━━ RECORDS PROVIDED ━━
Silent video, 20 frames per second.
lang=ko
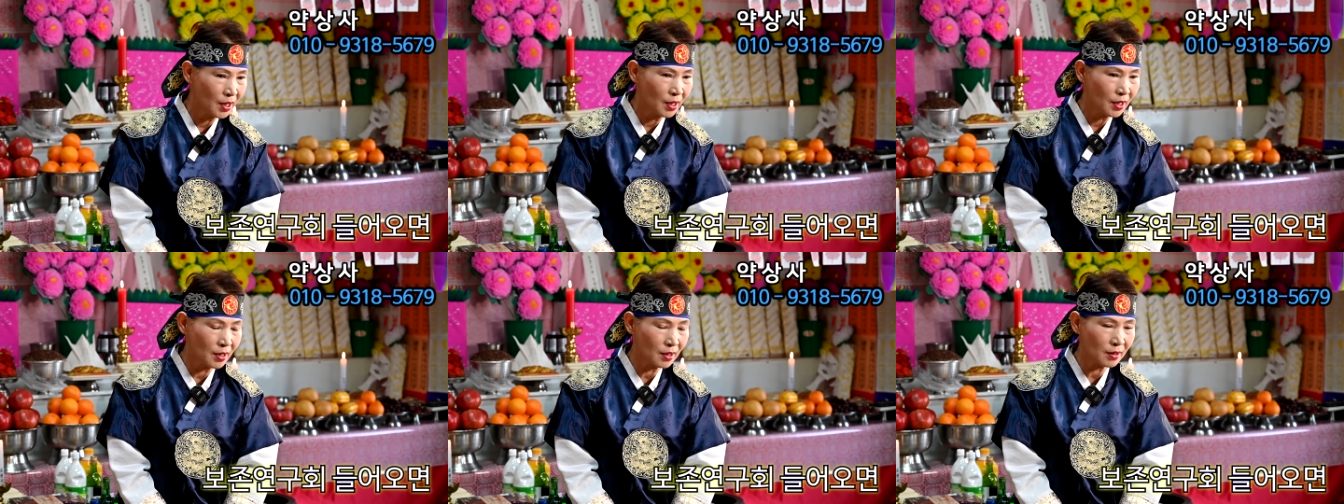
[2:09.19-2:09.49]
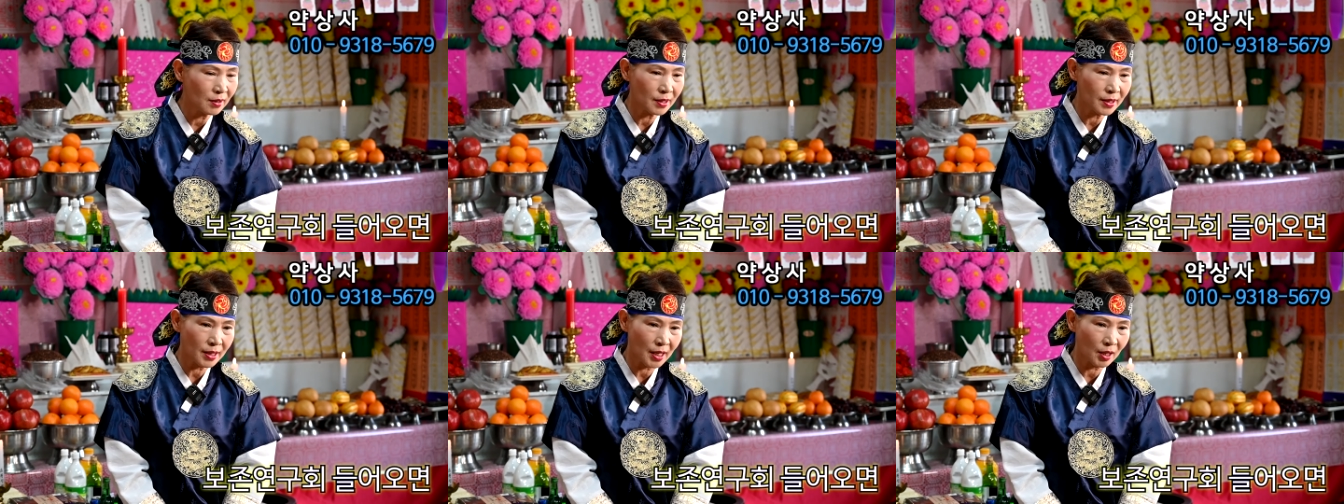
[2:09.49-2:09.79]

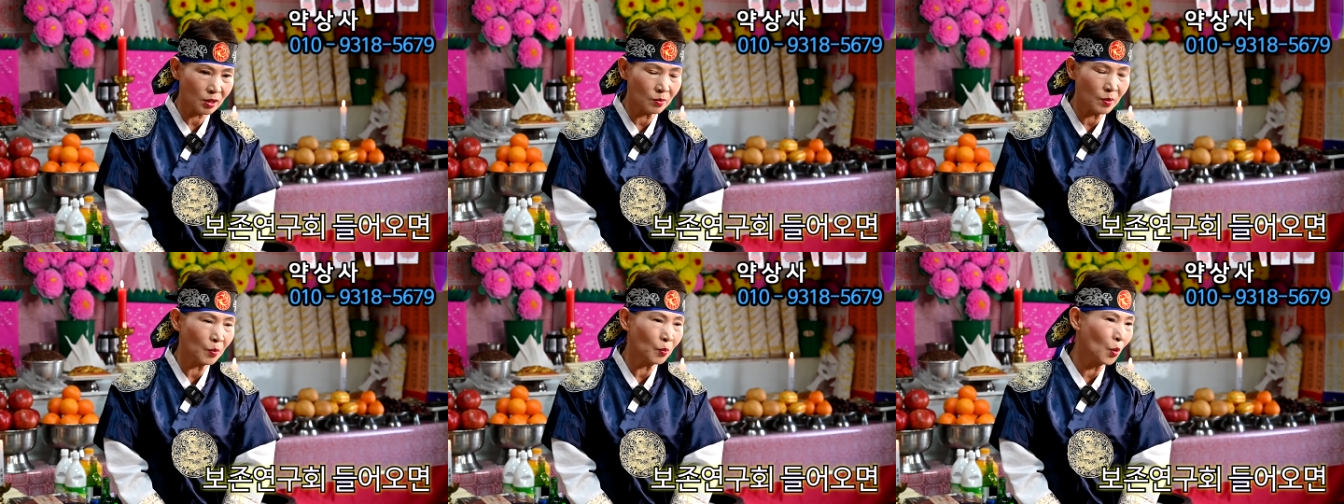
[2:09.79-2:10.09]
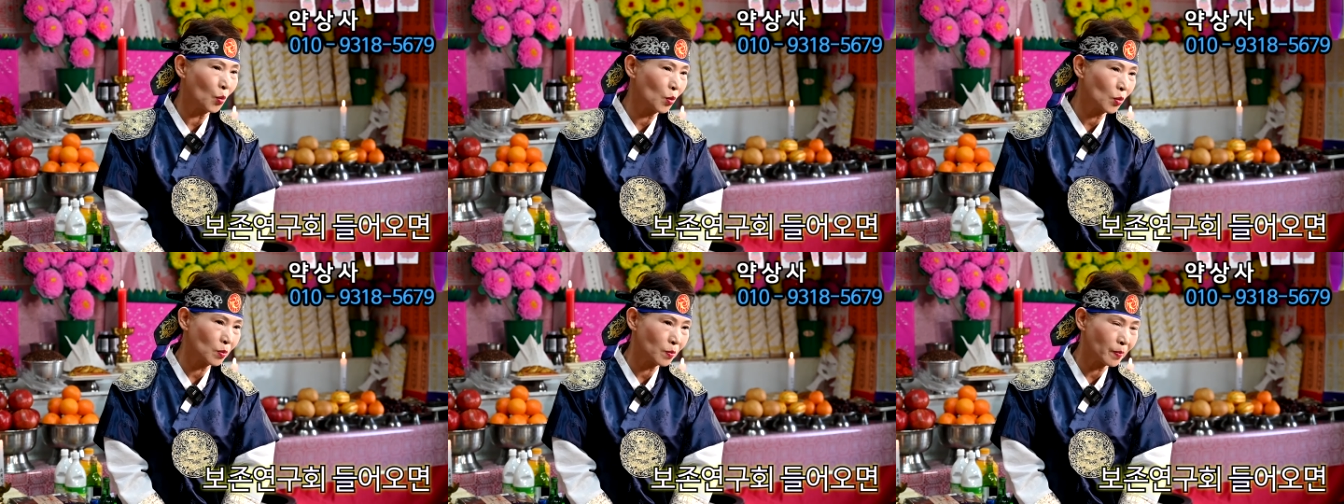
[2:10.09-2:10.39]
이런 걸 자꾸만
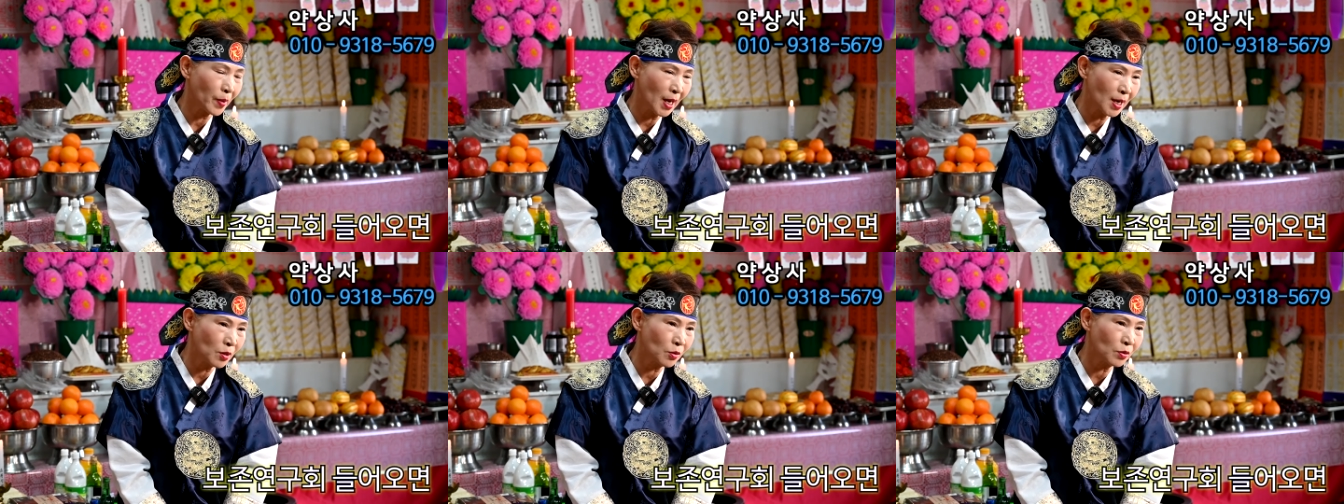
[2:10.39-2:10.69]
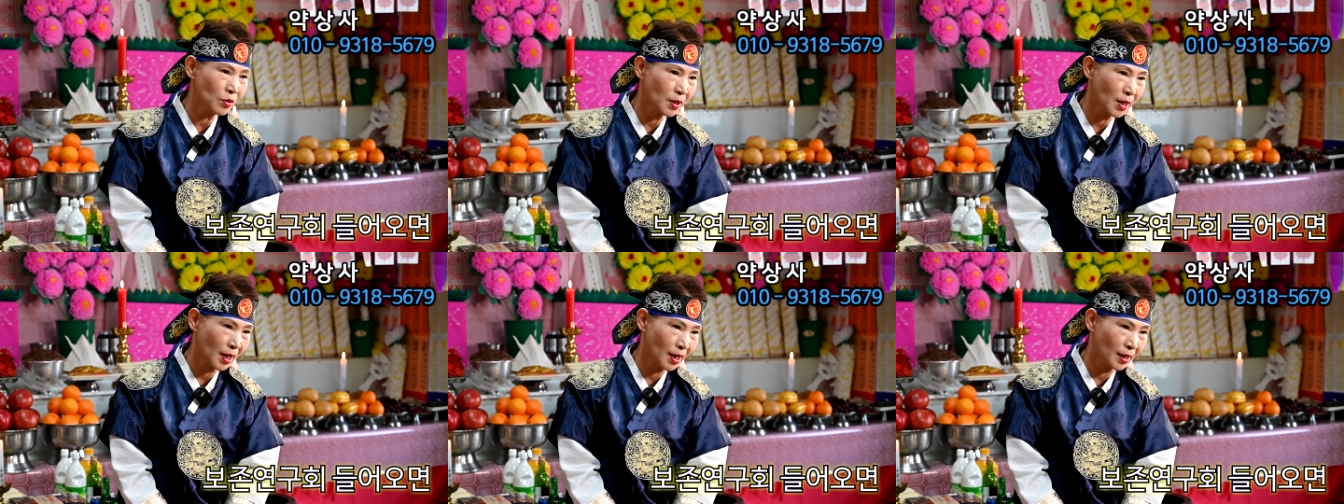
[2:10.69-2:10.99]
보,
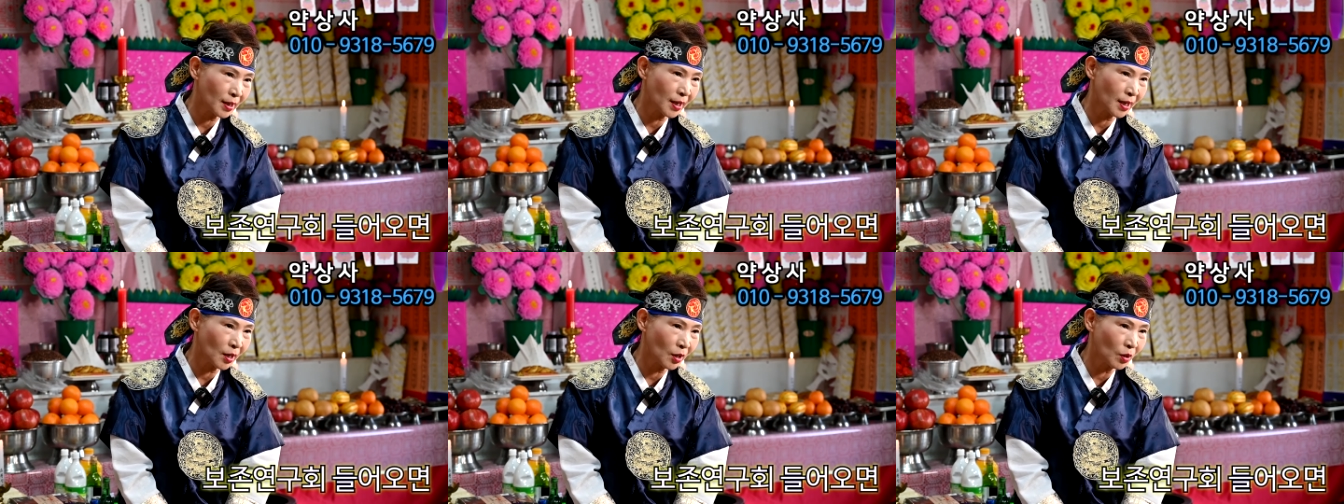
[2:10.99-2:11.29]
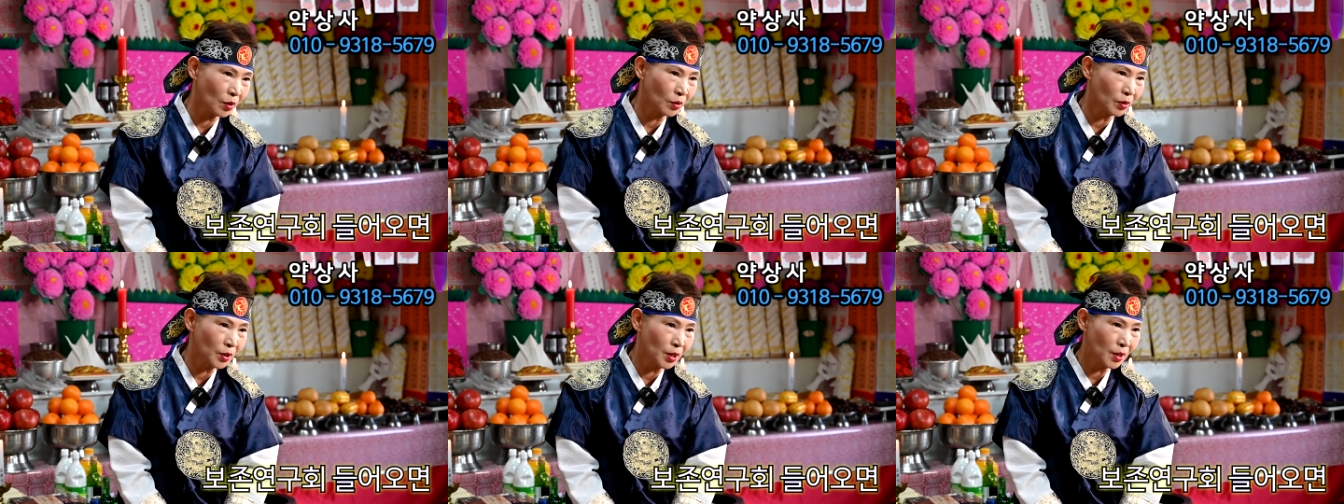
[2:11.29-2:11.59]
발굴을 해야 돼요.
━━━
TASK DESCRIPTION
Extract precisely the lines beginning at the line containing "[2:09.49-2:09.79]" and ending at the last line of the entries above, exactly as written and with no pictures.

EXERCISE ANSWER
[2:09.49-2:09.79]

[2:09.79-2:10.09]
[2:10.09-2:10.39]
이런 걸 자꾸만
[2:10.39-2:10.69]
[2:10.69-2:10.99]
보,
[2:10.99-2:11.29]
[2:11.29-2:11.59]
발굴을 해야 돼요.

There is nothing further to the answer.